(Stored items from a collection)
================================
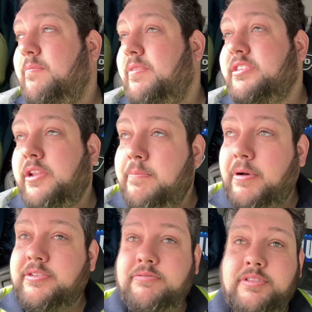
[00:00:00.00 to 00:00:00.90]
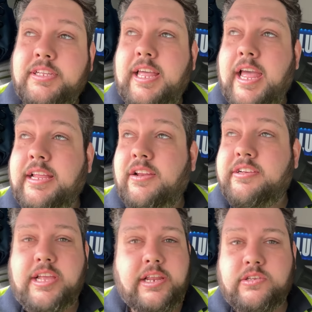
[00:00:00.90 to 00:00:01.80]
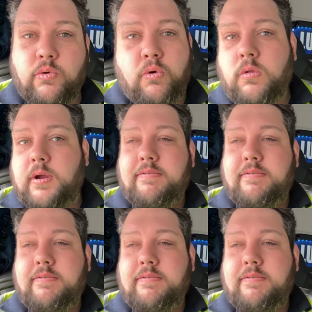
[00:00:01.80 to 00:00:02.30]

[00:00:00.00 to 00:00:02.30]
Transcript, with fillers: There's no buzzer on the gate, and like I said, it's all the way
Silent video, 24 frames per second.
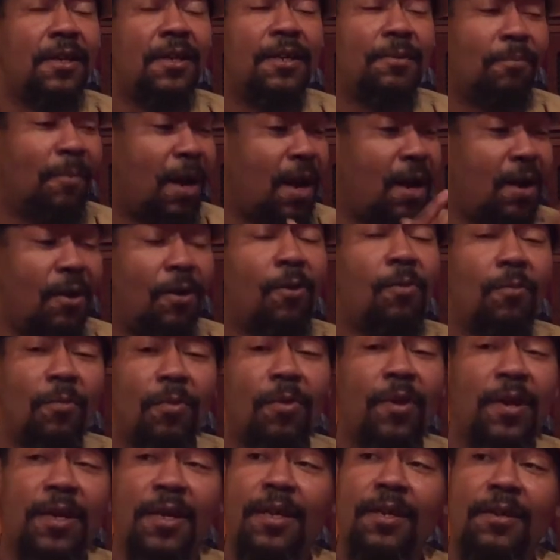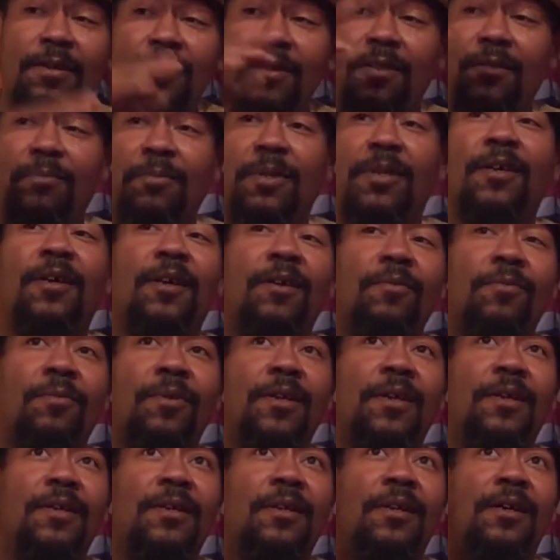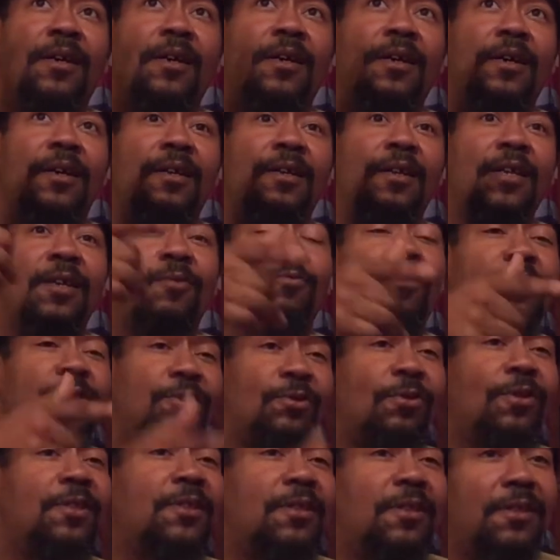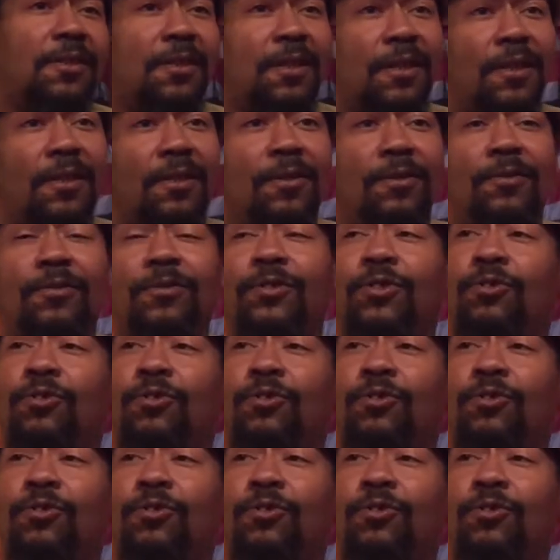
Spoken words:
My homeboy, he hooked me up with a link with Joyce Littell.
================================
**WHAT YOU WILL DO:** Restate the records word for word and drop the images.

**TASK RESPONSE:**
[00:00:00.00 to 00:00:00.90]
[00:00:00.90 to 00:00:01.80]
[00:00:01.80 to 00:00:02.30]

[00:00:00.00 to 00:00:02.30]
Transcript, with fillers: There's no buzzer on the gate, and like I said, it's all the way
Silent video, 24 frames per second.
Spoken words:
My homeboy, he hooked me up with a link with Joyce Littell.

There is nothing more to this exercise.